Prima facie, on the evidence of those most actively involved, there was an inducement of around a quarter of a million pounds on offer for the Greens not to oppose the Liberal Democrats, either here or more widely. This was not denied by the Green Party. Indeed it has been reported, first, that a central staff member did discuss the proposed donation with local Green Party members, but that that was “an error”. That is the usual excuse of overzealous officials that comes up in so many cover-ups. Furthermore, the Green Party has subsequently said that the donation was considered but rejected by the party’s own ethics committee, which we are told ensures that no donations are accepted, inter alia, from foreign sources, tobacco companies or other industries such as aviation. In other words, the offer was made and considered by the Green Party. It was used in argument within the party to seek to induce people not to come forward or wish to come forward to be candidates, but was eventually rejected.

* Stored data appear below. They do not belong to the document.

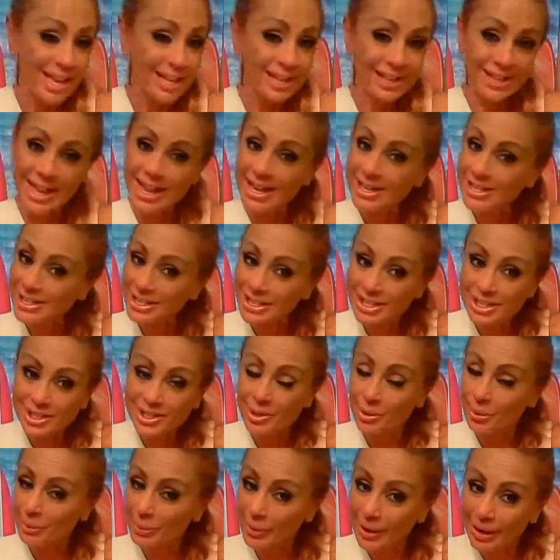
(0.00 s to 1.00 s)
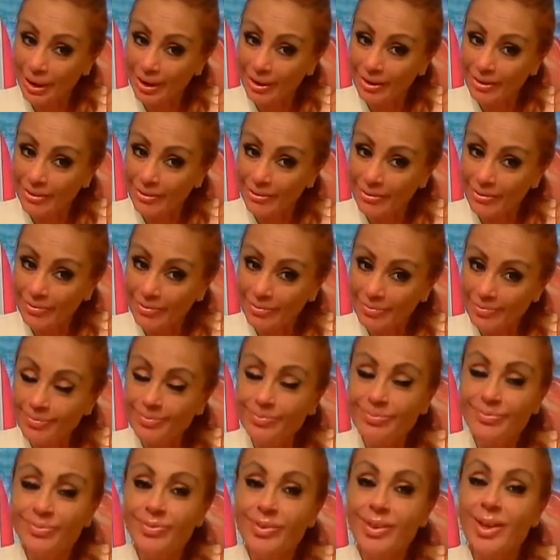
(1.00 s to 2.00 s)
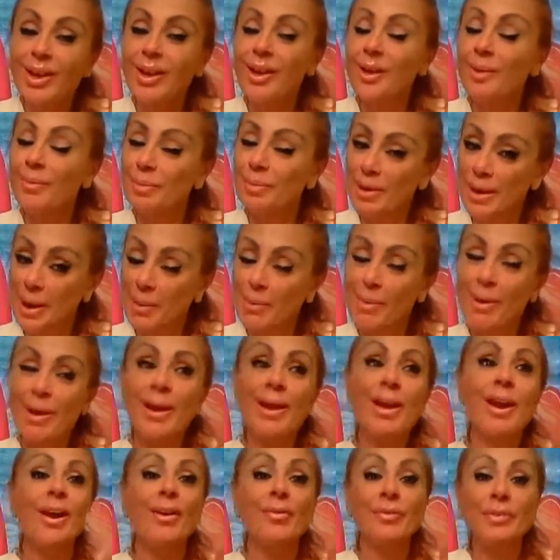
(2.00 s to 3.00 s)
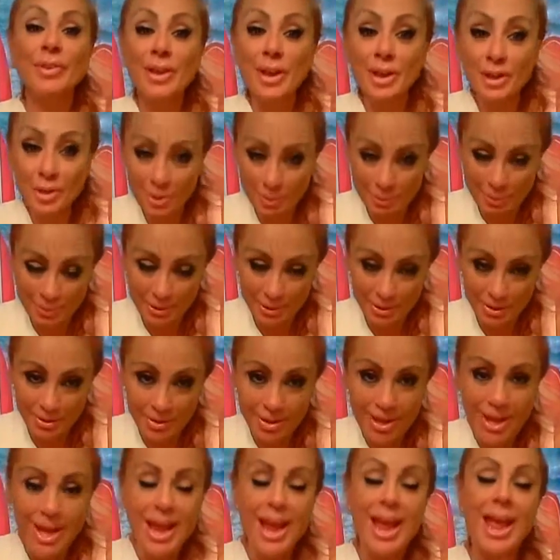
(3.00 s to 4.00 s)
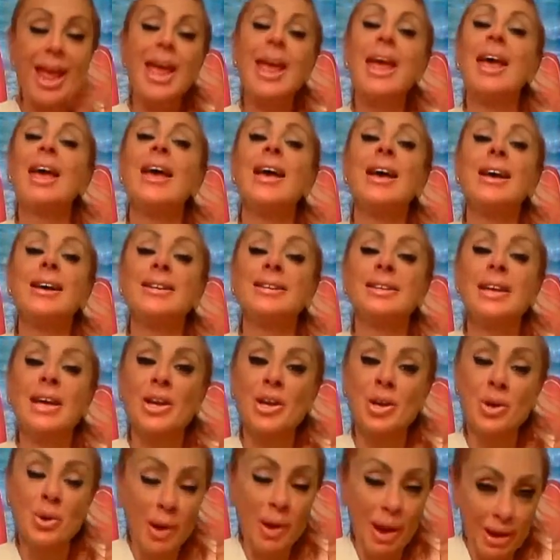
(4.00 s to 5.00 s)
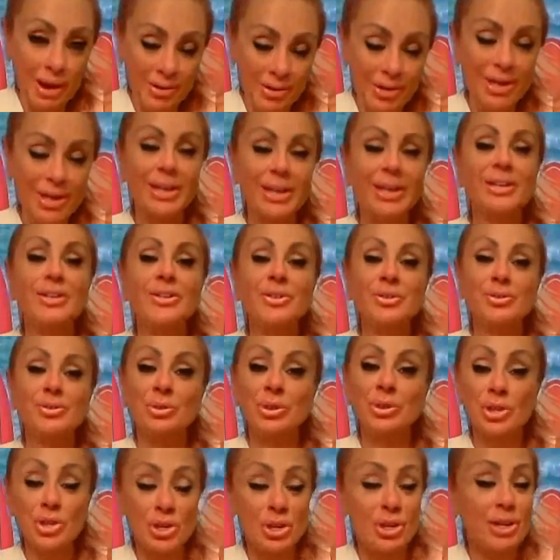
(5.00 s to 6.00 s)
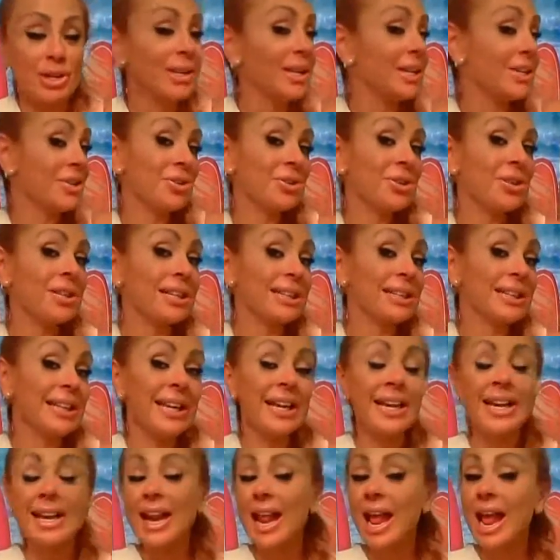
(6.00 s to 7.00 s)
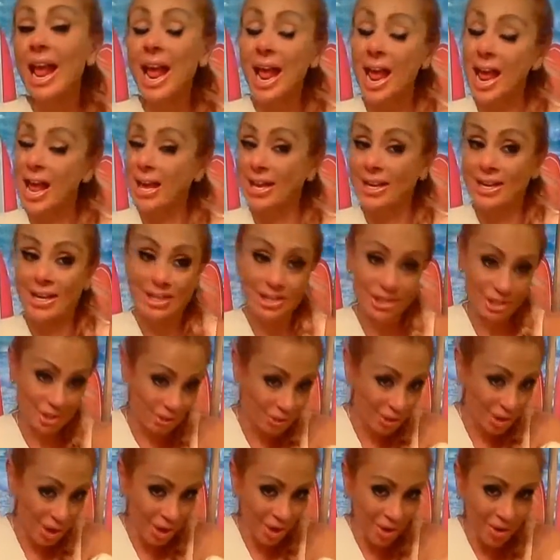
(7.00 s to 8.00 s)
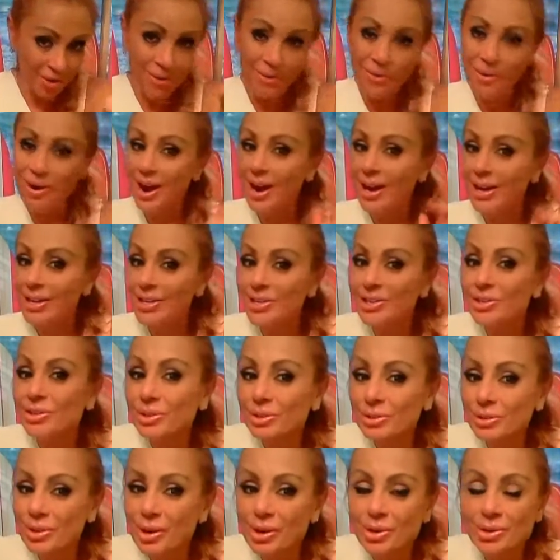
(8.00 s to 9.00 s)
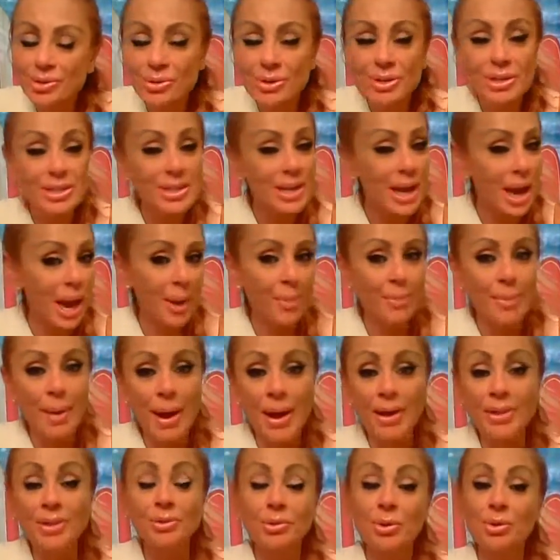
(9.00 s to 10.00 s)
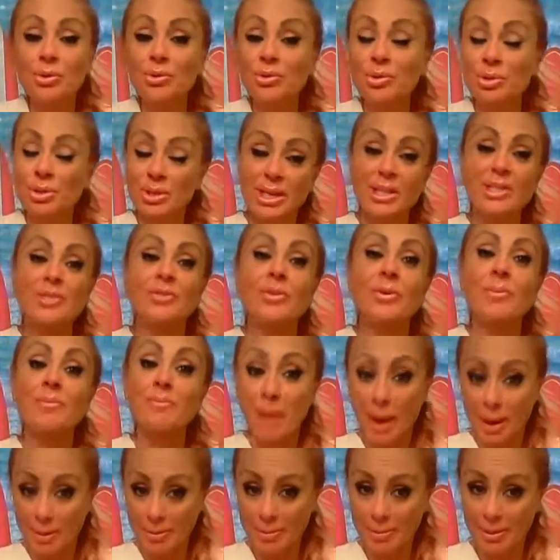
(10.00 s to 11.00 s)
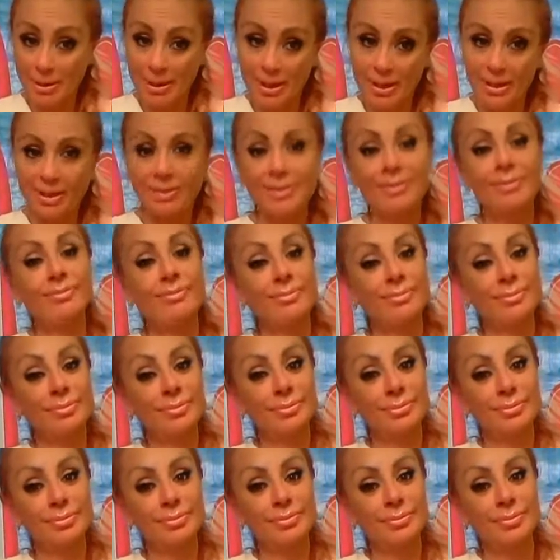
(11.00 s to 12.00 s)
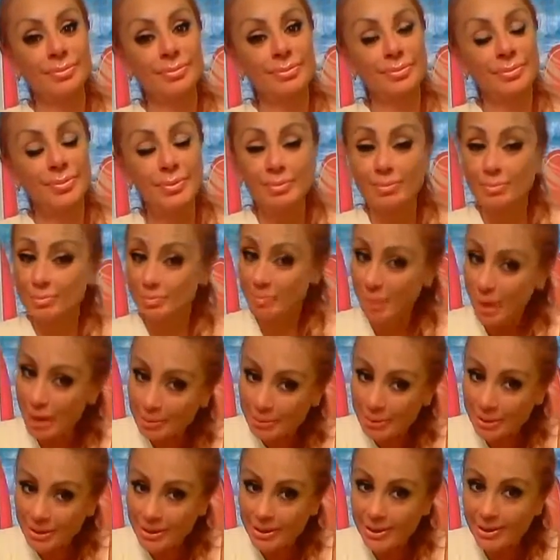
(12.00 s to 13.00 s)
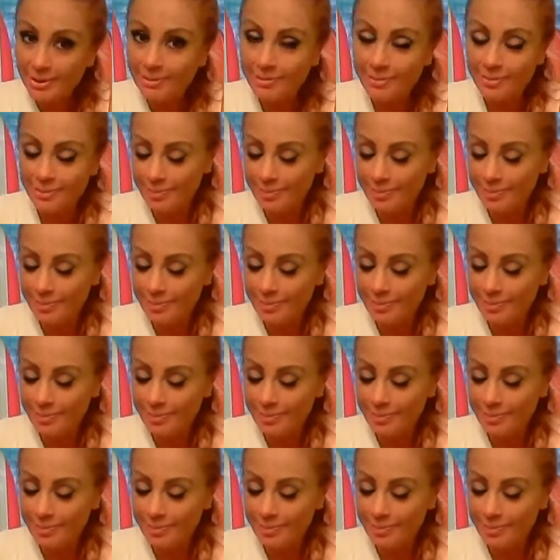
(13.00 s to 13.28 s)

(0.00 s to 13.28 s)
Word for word: that's just the rent. But I pay every other bill, and I go out and I do the cooking, I do the cleaning, and as you know, I do the groceries, I buy the groceries, that's from my money, my money.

It is true that the Green Party has denied that the attempted donation was contingent on this one specific seat being vacated for the Liberal Democrats, but that does not rule out its being part of an inducement to a wider “progressive alliance” in which the two parties involved would agree not to contest a number of agreed seats. Emails are available in which the leader of the Liberal party on Kingston Council, Councillor Liz Green, is seeking to reach such arrangements with local Greens, and it is noteworthy that Caroline Lucas, the Green MP who is facing boundary changes, showed an uncommon interest in this matter.

I asked the Electoral Commission if it was minded to investigate this attempted donation, but it said that “corrupt withdrawal from candidacy” was a matter not for the commission but for the police. It was the commission’s understanding that the matter might have been reported to the police, but a police spokesman, who I cordially thank and who was perhaps unable to establish the position in the time available, said after making inquiries that he was unaware of such an investigation. I think there should be an investigation, and if no one else has done so, I would consider writing to the Metropolitan Police Commissioner myself.

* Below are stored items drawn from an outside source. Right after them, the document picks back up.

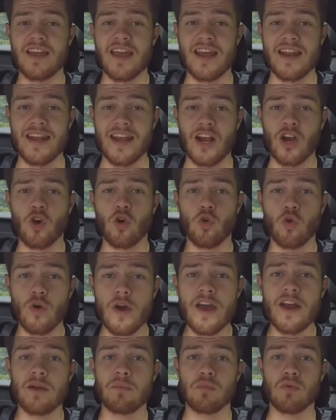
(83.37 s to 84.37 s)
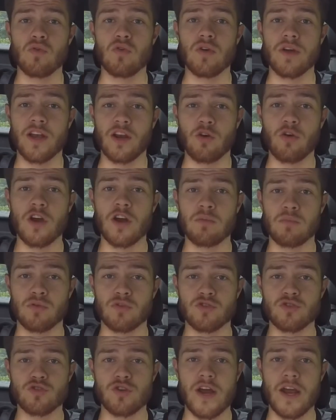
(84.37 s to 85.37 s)
an incredible
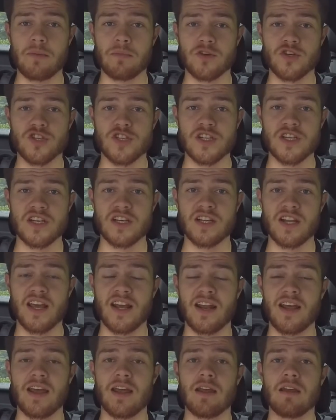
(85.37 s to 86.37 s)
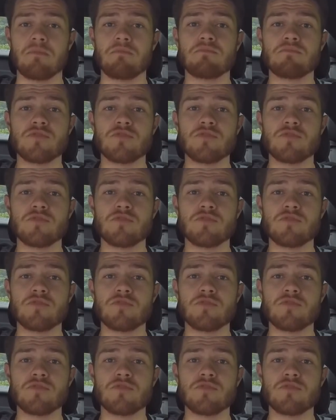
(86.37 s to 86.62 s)
track machine and aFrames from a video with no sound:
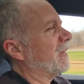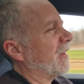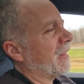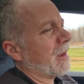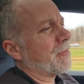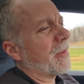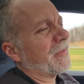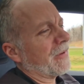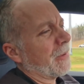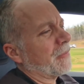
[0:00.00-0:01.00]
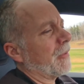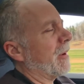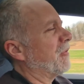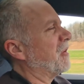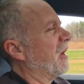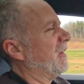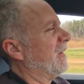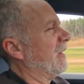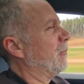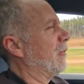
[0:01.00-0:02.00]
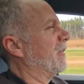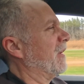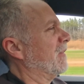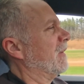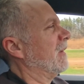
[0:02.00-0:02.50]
and that bumped it up to about 19%.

Section 107 of the Representation of the People Act reads as follows, after the side heading, “Corrupt Withdrawal from candidature”:

“Any person who corruptly induces or procures any other person to withdraw from being a candidate at an election, in consideration of any payment or promise of payment, and any person withdrawing in pursuance of the inducement or procurement, shall be guilty of an illegal payment”.

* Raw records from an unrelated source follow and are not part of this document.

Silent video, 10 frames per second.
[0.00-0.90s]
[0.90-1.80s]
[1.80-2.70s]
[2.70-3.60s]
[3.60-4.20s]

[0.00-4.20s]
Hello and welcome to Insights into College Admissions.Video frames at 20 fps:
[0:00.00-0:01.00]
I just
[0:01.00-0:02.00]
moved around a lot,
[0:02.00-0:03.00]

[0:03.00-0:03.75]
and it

What is not clear to me from this is that if a corrupt inducement to a party not to put forward a candidate, which can result as in this case in subsequent pressure on activists not to stand, is equally a criminal offence under the Act. Of course, in the circumstances in which parties have absolute control of the party badge—and rightly so—at elections, if the party does not lend its support, no one can stand as a candidate using the Green Party name.

In my judgment it should be a criminal offence to seek to induce a party not to put up a candidate by the offer of money. A police investigation in this case could readily establish the identity of the persons involved, including the would-be offerer of the donation, something on which the Green Party should come clean. I challenge the party to do so. What possible reason can there be for a political party to hide the identity of a would-be donor which the party itself has now admitted is unethical? The party could release that information at a stroke and we might then be better able to establish the real truth behind this murky affair.

I submit that if Section 107 does not cover inducements to parties not to permit candidates to go forward in certain seats, it should be revised to do so. I hope that some of the other matters raised in the Bill will be proceeded with and that the two issues I have highlighted in my remarks will also be considered.